As the evening progresses, it becomes clear that Mayor Jackson's new strategies have changed some things in important ways. At its most basic level, the initiative means more officers are on the street. In an area such as this, where just two months earlier a uniformed patrol officer was killed after he attempted to question a group of youths drinking in an abandoned building, that's very important indeed. Fewer suspects get away. Officers feel emboldened to be more assertive. They look harder for guns.

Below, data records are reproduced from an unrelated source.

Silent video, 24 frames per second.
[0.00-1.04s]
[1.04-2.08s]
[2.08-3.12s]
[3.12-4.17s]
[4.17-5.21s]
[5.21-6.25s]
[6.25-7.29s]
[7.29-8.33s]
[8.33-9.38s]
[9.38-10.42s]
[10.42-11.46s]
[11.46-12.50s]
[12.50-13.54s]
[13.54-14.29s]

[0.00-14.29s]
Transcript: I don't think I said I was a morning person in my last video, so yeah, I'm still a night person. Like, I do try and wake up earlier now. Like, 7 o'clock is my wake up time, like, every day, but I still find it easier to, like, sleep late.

It's just after 10 o'clock on a rainy Thursday night. The vice squad already has been out for about two hours with a planted, confidential informant, doing drug "buy and busts" -- and also looking for illegal guns to take off the street. Thanks to the weather, it's been a quiet night. Only one gunshot has been heard. Over the course of two hours, the vice squad has made two arrests. They are over quickly. Plainclothes officers with binoculars and radios ("the eyes") stake out the corner where the informant -- known as "the property" or "the package" -- is making the buy, usually a $20 rock of crack cocaine. (The informant is paid $25 per buy and is usually good for six or seven buys before he is considered to be "burned out.")
Once the deal is made, plainclothes and uniformed officers move in for the arrest. The suspect usually tries to run. Most of the time, he is caught. This evening, one suspect gets away with $20 in taxpayer funds, leaving the supervising officer deeply annoyed. Another location doesn't pan out: The police arrive and quickly stop, frisk and cuff two men. One has $700 in cash but no drugs. He claims to be a contractor. The cuffs are removed. The police informant later says the deals were occurring inside the house, which the police can't raid without a warrant.

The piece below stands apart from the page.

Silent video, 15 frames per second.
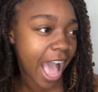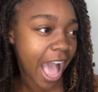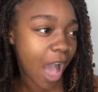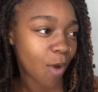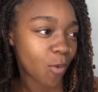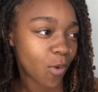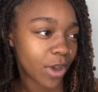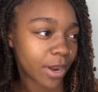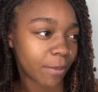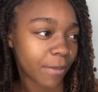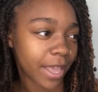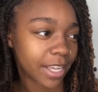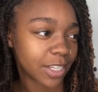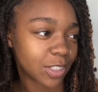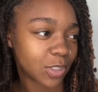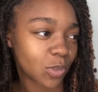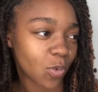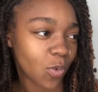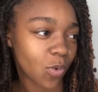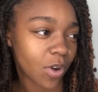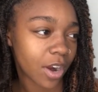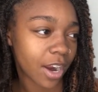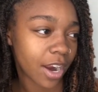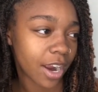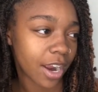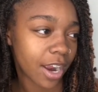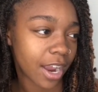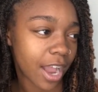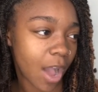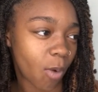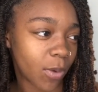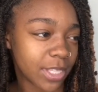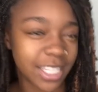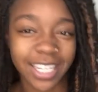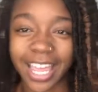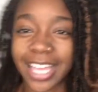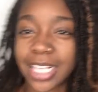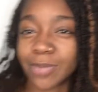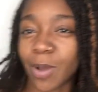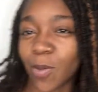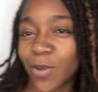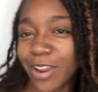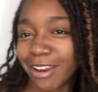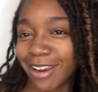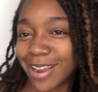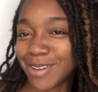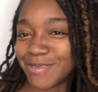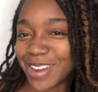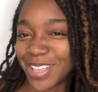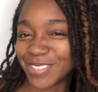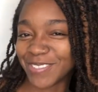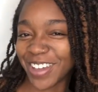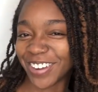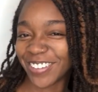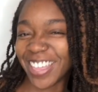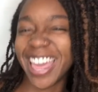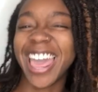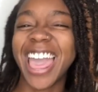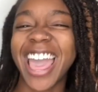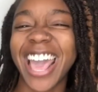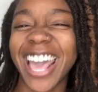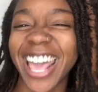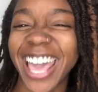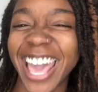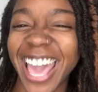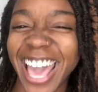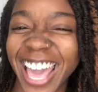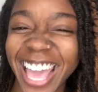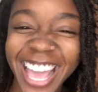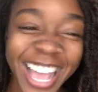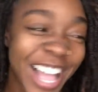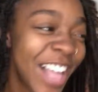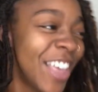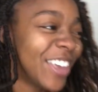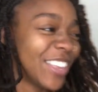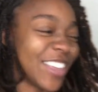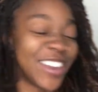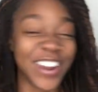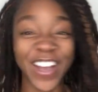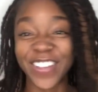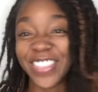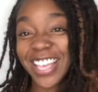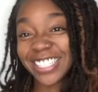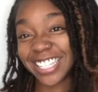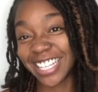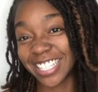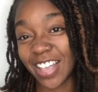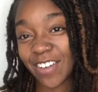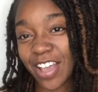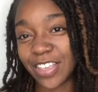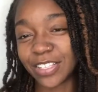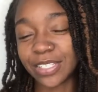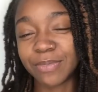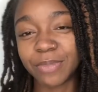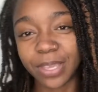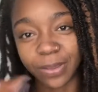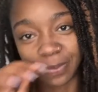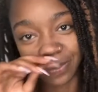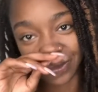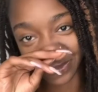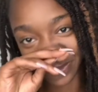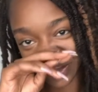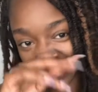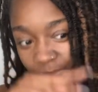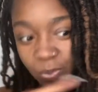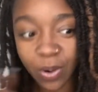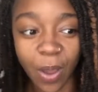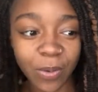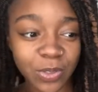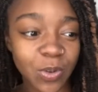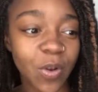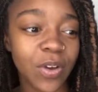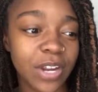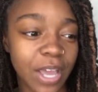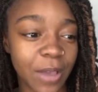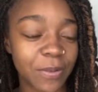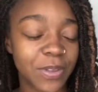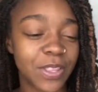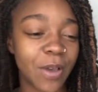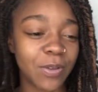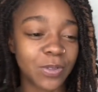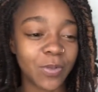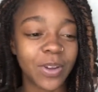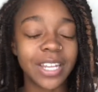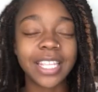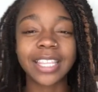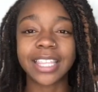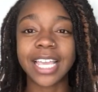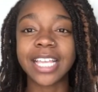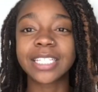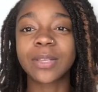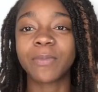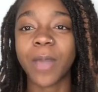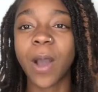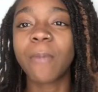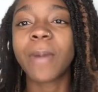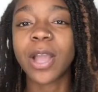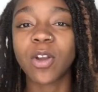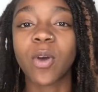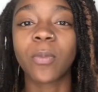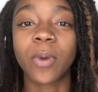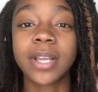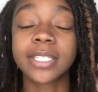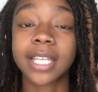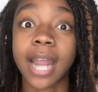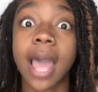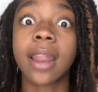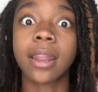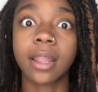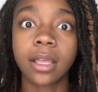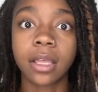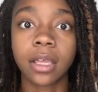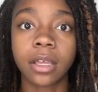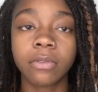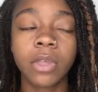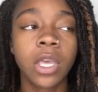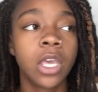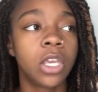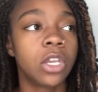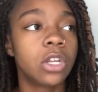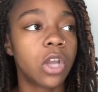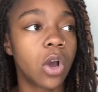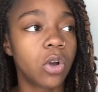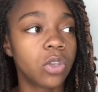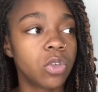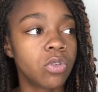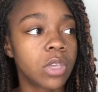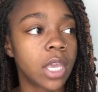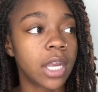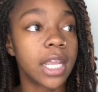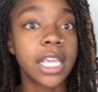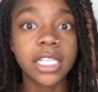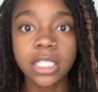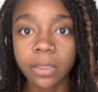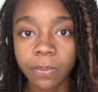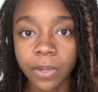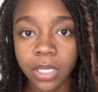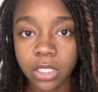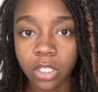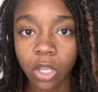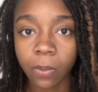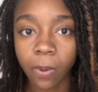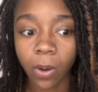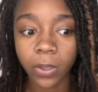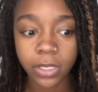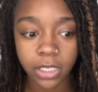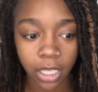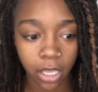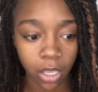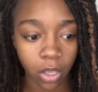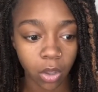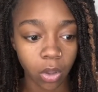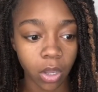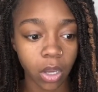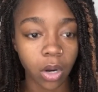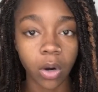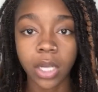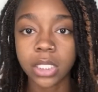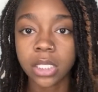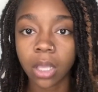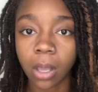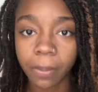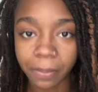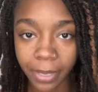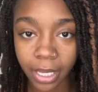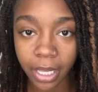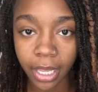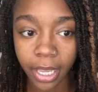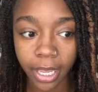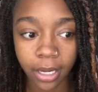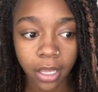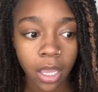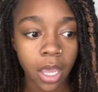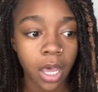I want to make sure, I want to like, is my real hair coming out the mouth? You know, that's just how I used to be when I was growing up. And that was one of the things about micro braids that I love. You know, you can easily put into a ponytail or into a bun.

Then, with buy number five, the vice squad hits the jackpot. The police are staking out a dealer on the corner of Kinsman and East 143rd Street when their radio crackles. There is a drug dealer there with what is reported to be a rifle. The tension subsides a little when the stakeout officer radios in a correction -- it's a paintball gun.
The police move in to make the arrest. By the time the supervising sergeant and lieutenant arrive on the scene, the dealer is spread-eagled against a wall -- and a revolver is being removed from the back of his pants. One dealer has just learned a hard lesson about carrying a handgun. That, says Chief McGrath, is the point.
Only one gun is seized on the first night of this particular neighborhood safety initiative. The gun-suppression teams, however, have been more successful. In the first four-and-a-half months of 2008, the Cleveland Police Department sent out 104 gun-suppression teams -- basically, one a day. The teams made 287 arrests and confiscated 55 illegal firearms. There have been no reported complaints. On the contrary, says Mayor Jackson, constituents are asking, 'When is it coming this way?'"
The police department is confident the program is working. "Compared to the same period in 2007, homicides for the first quarter of 2008 are down 33 percent," says Chief McGrath.
In short, the view from the downtown Justice Center is pretty optimistic right now. Still, out on the street, the numbers aren't all so rosy. Two numbers from the paintball gun arrest make it clear just how difficult Cleveland's struggle against gun violence is likely to be. The paintball gun cost about $160. Anybody who wanted a revolver could get one on Kinsman Road for $65.
Guns are still everywhere on the streets of Cleveland.